One day her kids came home from school with chocolate bars to sell for a fundraiser, which gave Ge an idea. “I realized that we had so many vegetables that I should look for a farmers market,” she says. “So I told my kids, ‘Let’s go and make some money!’”

With the extra income they brought home selling their backyard vegetables, Ge could take her kids out to dinner or the movies, and even afford a trip to Disneyland. As her side business grew and her kids got older, she decided to quit her job as a paralegal and take the leap to full-time farmer.

In 2005, her family moved to Sacramento to seek land, which proved difficult at the height of the real estate bubble.
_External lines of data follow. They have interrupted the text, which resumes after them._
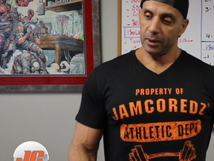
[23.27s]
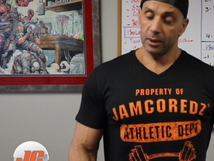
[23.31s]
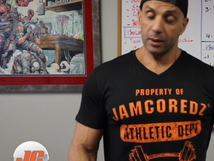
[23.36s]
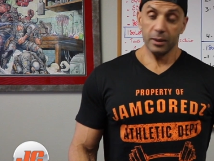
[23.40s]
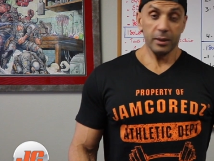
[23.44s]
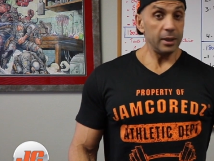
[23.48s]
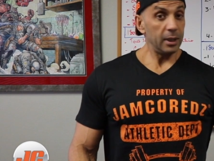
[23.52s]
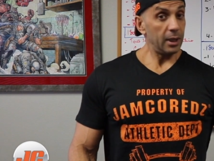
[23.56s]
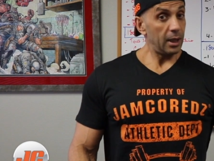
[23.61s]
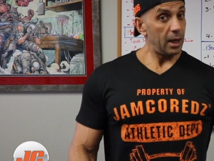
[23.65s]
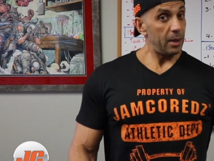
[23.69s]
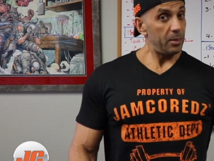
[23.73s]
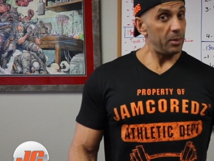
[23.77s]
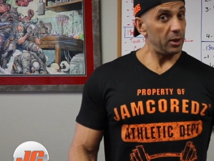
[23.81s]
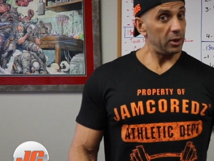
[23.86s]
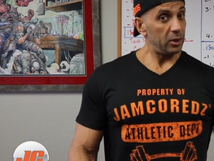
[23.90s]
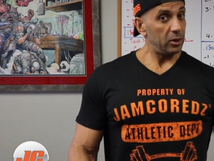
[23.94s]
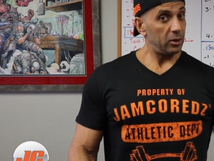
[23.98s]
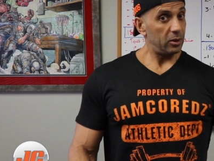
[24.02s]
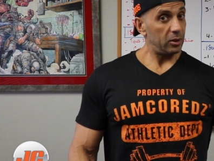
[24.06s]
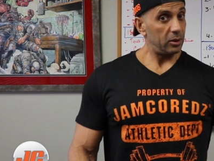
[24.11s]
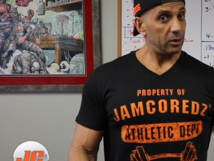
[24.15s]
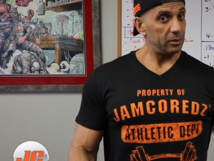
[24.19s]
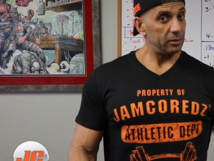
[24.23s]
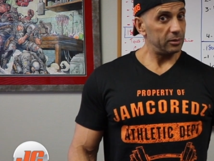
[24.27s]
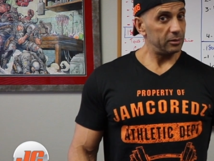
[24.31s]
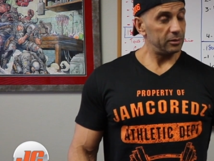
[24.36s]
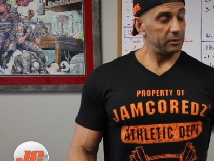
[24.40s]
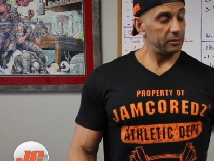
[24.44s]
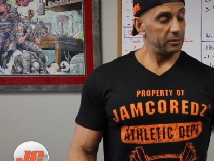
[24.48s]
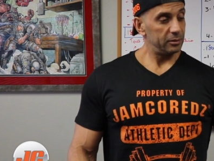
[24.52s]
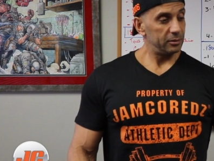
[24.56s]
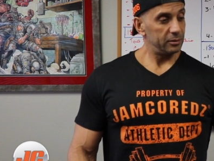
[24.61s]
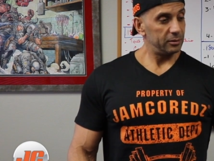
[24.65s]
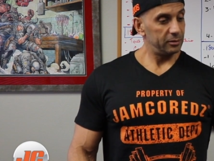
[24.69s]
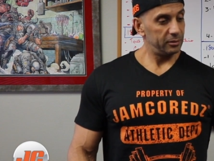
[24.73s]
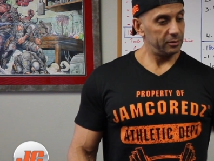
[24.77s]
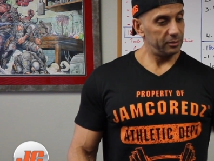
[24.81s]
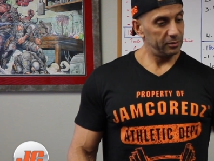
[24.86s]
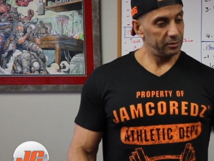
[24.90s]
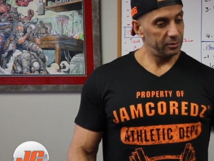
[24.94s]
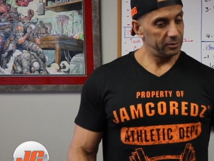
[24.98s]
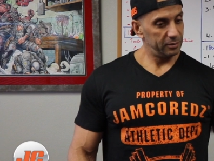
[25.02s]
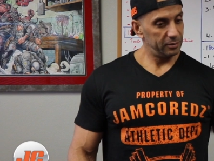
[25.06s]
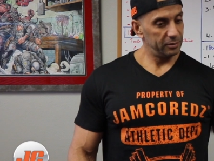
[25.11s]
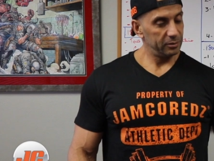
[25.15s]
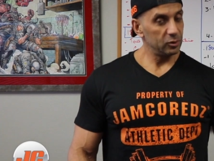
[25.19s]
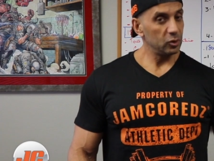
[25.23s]
c'est le ramadan
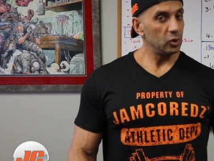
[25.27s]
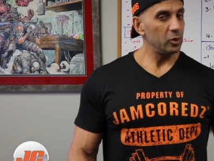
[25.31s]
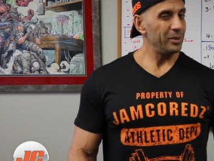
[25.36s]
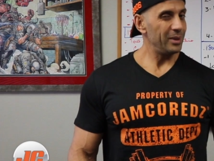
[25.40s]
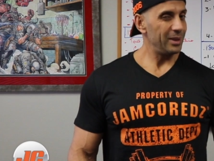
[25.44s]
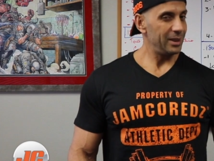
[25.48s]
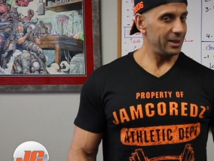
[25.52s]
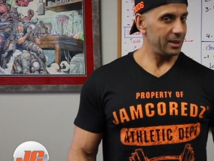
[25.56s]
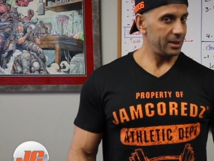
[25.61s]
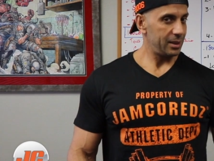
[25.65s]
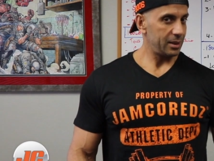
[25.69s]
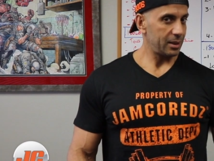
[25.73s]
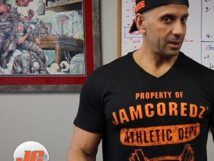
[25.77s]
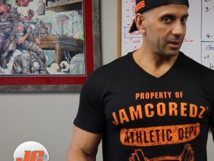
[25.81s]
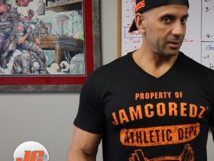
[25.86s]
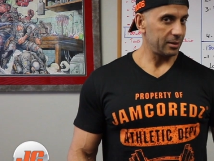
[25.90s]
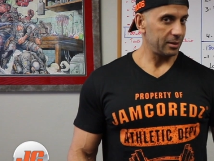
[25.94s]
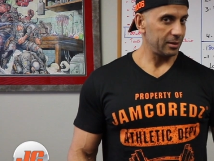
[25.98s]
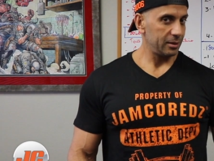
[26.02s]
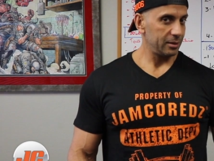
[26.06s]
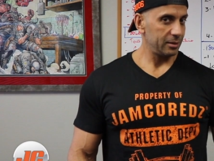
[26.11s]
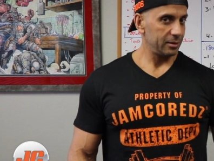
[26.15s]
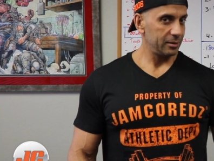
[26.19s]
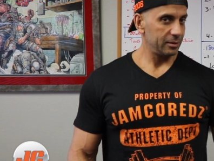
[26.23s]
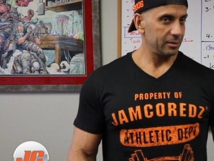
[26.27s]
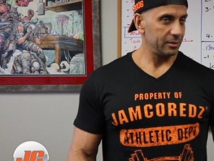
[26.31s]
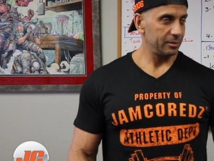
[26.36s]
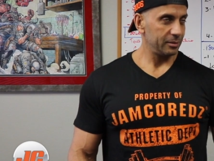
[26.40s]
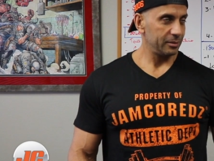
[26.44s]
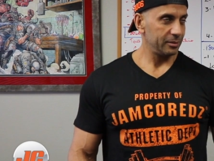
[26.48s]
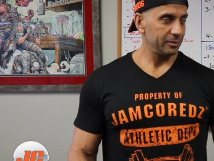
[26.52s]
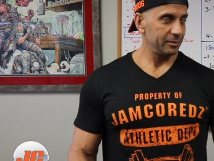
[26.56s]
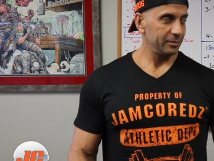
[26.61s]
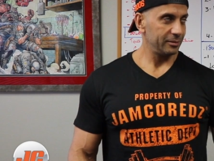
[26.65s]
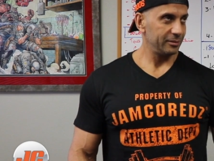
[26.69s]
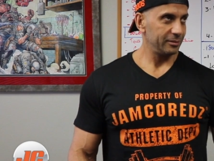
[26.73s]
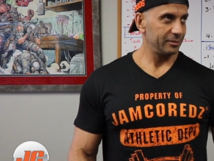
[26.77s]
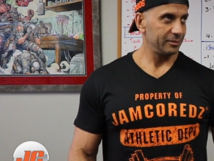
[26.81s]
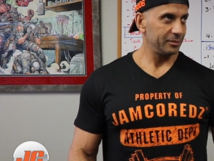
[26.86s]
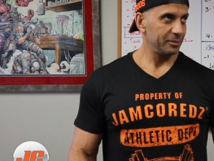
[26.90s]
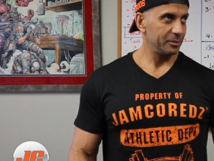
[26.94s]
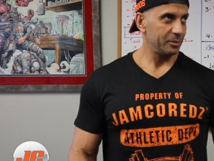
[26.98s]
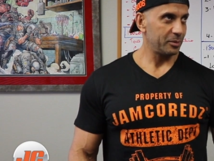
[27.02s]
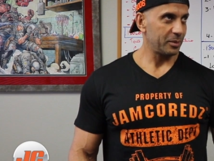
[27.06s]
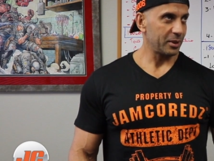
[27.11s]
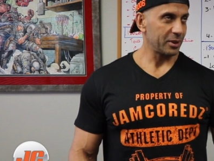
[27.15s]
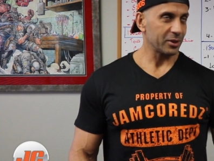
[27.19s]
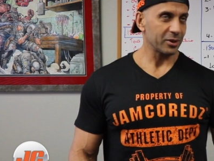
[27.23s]
2017.
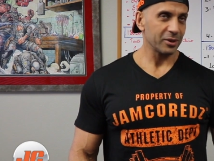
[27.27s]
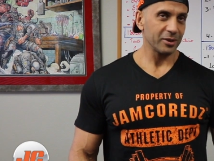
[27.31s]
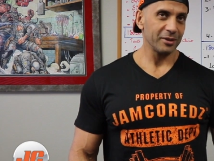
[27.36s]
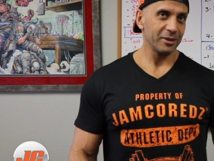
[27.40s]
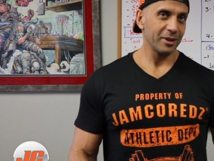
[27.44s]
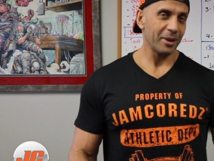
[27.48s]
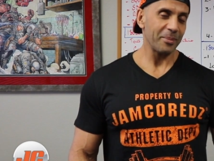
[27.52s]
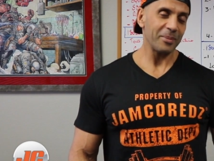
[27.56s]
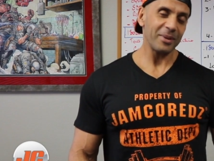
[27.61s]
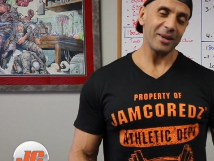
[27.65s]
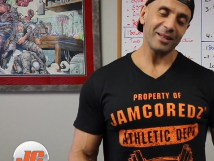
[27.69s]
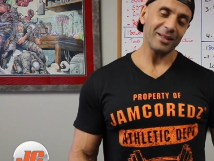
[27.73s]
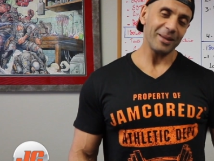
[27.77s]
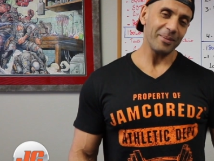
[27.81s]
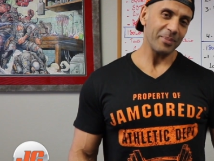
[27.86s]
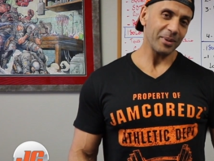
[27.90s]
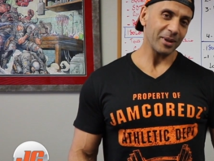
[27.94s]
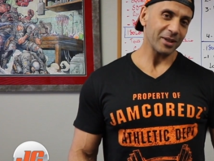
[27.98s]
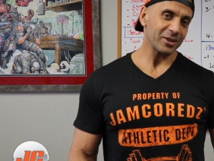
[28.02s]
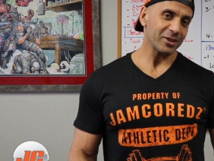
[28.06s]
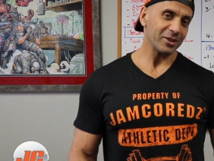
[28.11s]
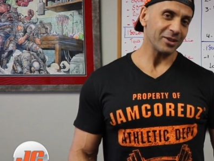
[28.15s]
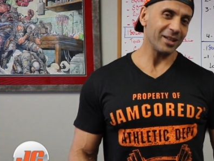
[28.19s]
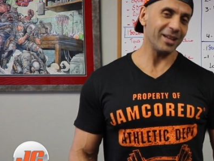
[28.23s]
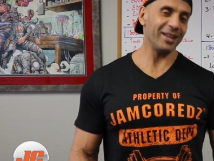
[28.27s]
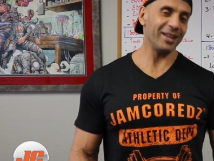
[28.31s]
Parce qu'il y a bien des personnes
In a few years, she he discovered California FarmLink, who put her in touch with a landowner who had four acres of land to lease. From there, her dream grew.

Today, Ge leases 17 acres, with a goal of purchasing her own property, so she can make deeper investments in the farm. Last year, FarmLink connected her with Kitchen Table Advisors, a program that offers business consulting for sustainable farmers, to grow her sales through farmers markets and strategize for the long term.

Growing a Family Business

Paying close attention to her customers’ cultural and culinary tastes helps guide Ge’s farming decisions. Depending on the season, you might find mustard greens, lettuces, cucumbers, rhubarb, Napa cabbage, Chinese broccoli, bok choy, daikon, taro, lemongrass, or water spinach among the many vegetables, herbs, and flowers at her market stand.

“Different parts of Asia eat taro differently,” she says. “Filipino people like to eat the leaves. Vietnamese like to eat the stalk. Thai like to eat the root. So you have to know your people.”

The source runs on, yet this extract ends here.